Candidate: Arash Baratloo
Advisor: Zvi Kedem
Metacomputing on Commodity Computers
10 a.m., Tuesday, January 26, 1999
7th floor conference room, 715 Broadway
The advantages of using a set of networked commodity computers for parallel processing is well understood: such computers are cheap, widely available, and mostly underutilized. So why has the use of such environments for compute-intensive applications not proliferated? A major reason is that the inherent complexities of programming applications and coordinating their execution on networked computers outweighs the advantages.

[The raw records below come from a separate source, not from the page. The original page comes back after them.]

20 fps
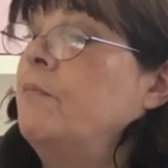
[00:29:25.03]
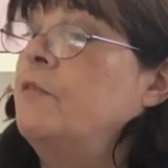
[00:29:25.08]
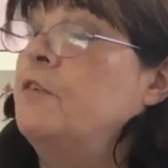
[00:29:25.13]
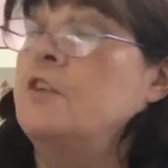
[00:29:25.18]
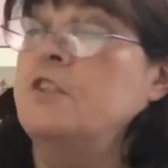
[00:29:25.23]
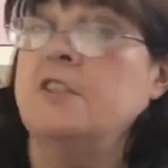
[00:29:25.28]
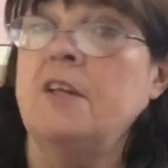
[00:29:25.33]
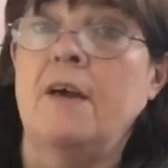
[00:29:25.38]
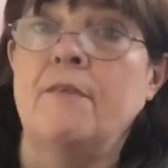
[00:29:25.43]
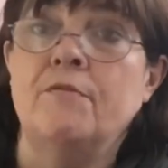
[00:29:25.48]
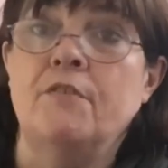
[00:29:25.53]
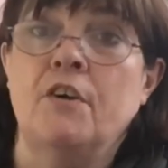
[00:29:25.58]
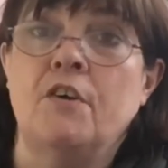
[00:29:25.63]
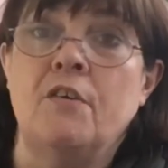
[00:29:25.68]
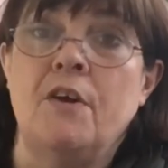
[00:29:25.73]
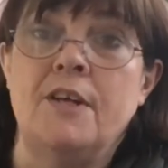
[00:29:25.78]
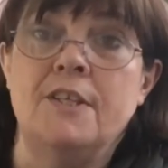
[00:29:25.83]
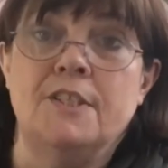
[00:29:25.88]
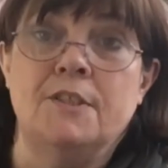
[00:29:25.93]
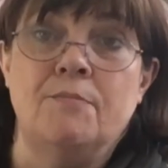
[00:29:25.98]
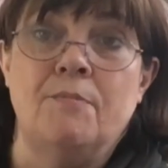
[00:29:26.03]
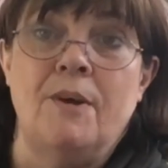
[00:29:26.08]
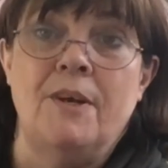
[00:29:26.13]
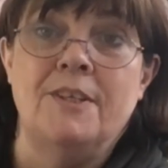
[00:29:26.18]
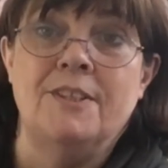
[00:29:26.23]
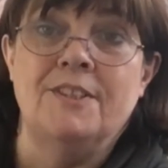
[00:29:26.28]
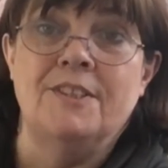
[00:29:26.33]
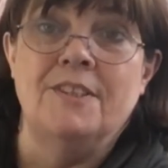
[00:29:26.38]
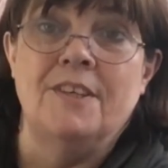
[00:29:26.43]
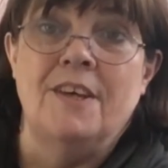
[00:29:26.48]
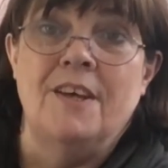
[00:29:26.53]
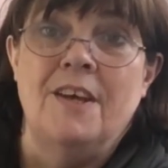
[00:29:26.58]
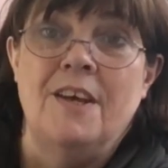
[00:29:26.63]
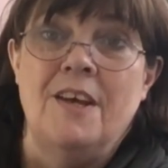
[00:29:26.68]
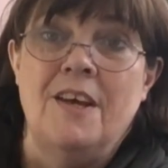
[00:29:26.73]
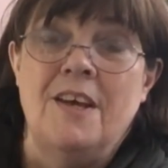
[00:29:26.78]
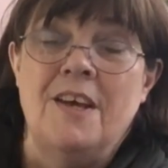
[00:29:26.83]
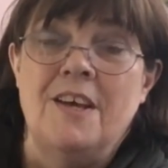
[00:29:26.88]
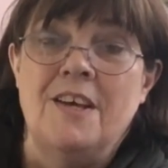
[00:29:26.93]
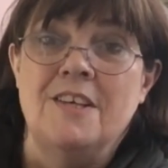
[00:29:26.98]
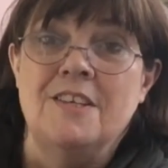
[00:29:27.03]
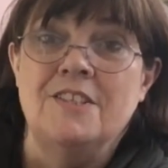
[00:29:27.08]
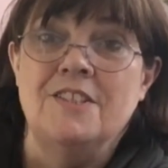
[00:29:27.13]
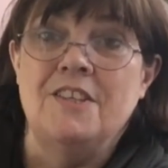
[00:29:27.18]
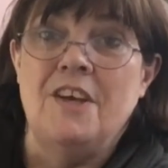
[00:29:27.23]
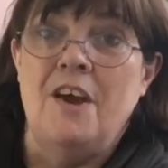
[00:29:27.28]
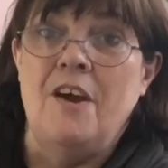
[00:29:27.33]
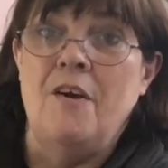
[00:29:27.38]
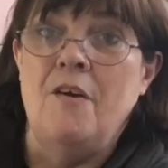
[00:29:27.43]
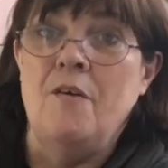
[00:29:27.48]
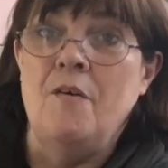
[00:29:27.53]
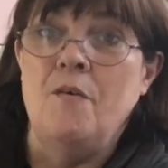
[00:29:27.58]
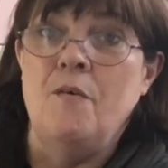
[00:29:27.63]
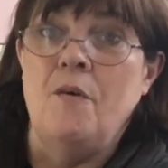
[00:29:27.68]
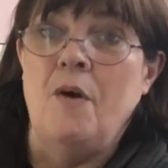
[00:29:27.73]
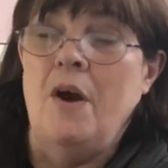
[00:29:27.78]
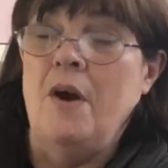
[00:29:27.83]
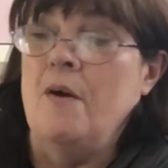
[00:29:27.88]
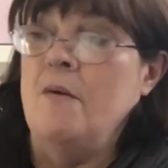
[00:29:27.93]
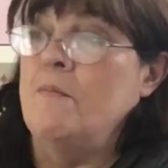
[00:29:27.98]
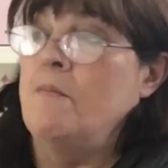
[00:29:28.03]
just after Christmas. So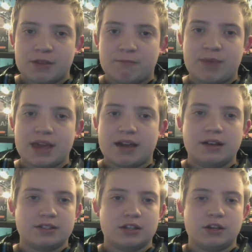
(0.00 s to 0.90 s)

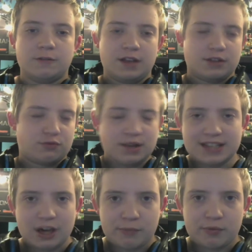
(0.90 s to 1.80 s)
because of its
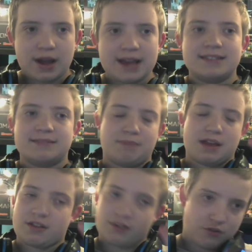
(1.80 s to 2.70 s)
retail price,
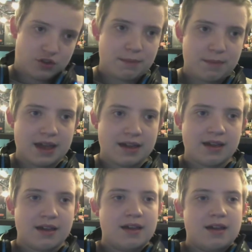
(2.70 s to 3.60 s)
because of shipping,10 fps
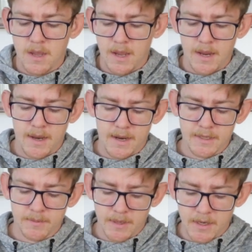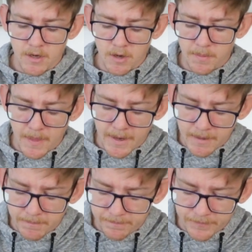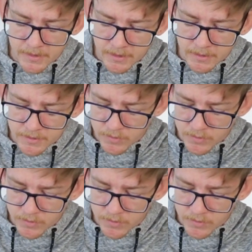And as we open that up, it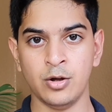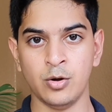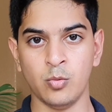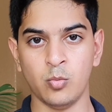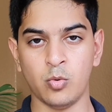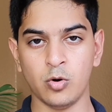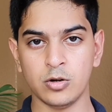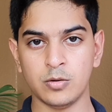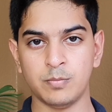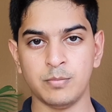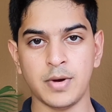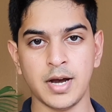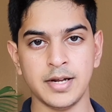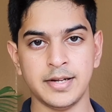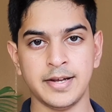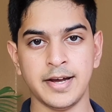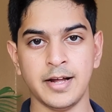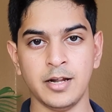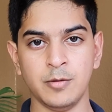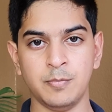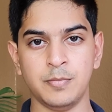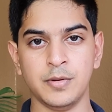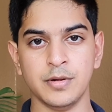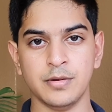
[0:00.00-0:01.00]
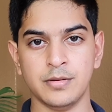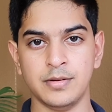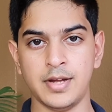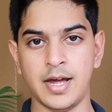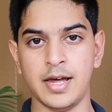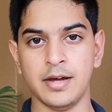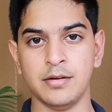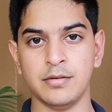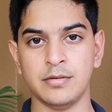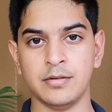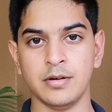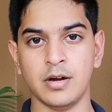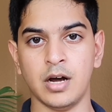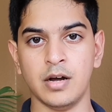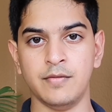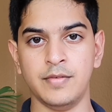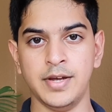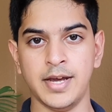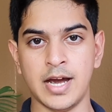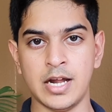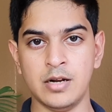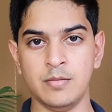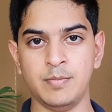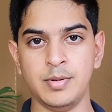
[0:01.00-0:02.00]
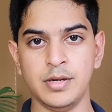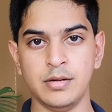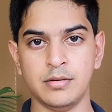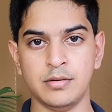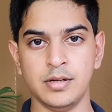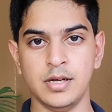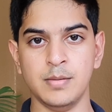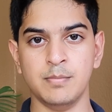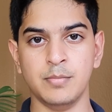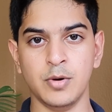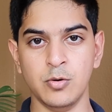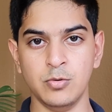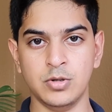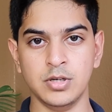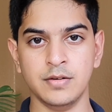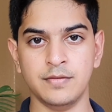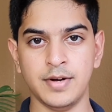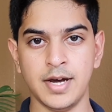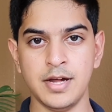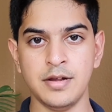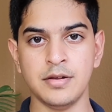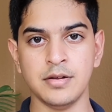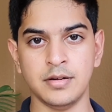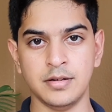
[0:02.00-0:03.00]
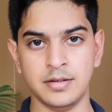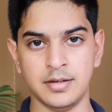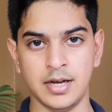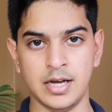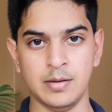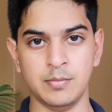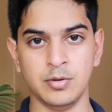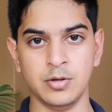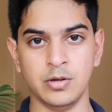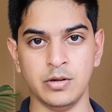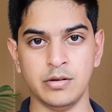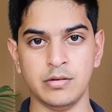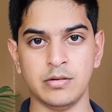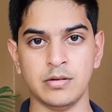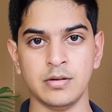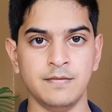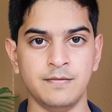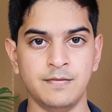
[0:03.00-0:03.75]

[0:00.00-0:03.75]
What might help us next are the NPC motivation tables.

In networked environments populated with multiuser commodity computers, both the computing speed and the number of available computers for executing parallel programs may change frequently and unpredictably. As a consequence, programs need to continuously adapt their execution to the changing environment. The execution of an application must therefore address such issues as dynamic changes in effective machine speeds, dynamic changes in the number of available machines, and sudden network and machine failures. It is not feasible for an application programmer to write programs that adapt to the behavior of a system whose critical aspects cannot be anticipated.
I will present a unified set of techniques to implement a virtual reliable parallel-processing platform on a set of unreliable computers with temporally varying execution speeds. These techniques are specifically designed for automatically adapting the execution of parallel programs to distributed environments. I will explain these techniques in the context of two software systems, Calypso and ResourceBroker, that have been built to validate them.
Calypso gives a programmer a simple tool to build and effectively
execute parallel programs on a set of commodity computers. The
notable properties of Calypso are: (1) a simple, intuitive programming
model based on a virtual machine interface; (2) separation of logical
and physical parallelism, allowing the source code to codify the
algorithm rather than the execution environment; and (3) a runtime
system that efficiently adapts the execution of the program to the
dynamic nature of the runtime environment. ResourceBroker is a
resource manager that demonstrates a novel technique to dynamically
manage the assignment of computers to parallel programs.
ResourceBroker can work with a variety of parallel systems, even
transparently managing those that are not aware of its existence, such
as PVM and MPI, and will distribute available resources fairly among
multiple computations. As a result, a mix of parallel programs,
written using diverse programming systems can effectively execute
concurrently on a set of computers.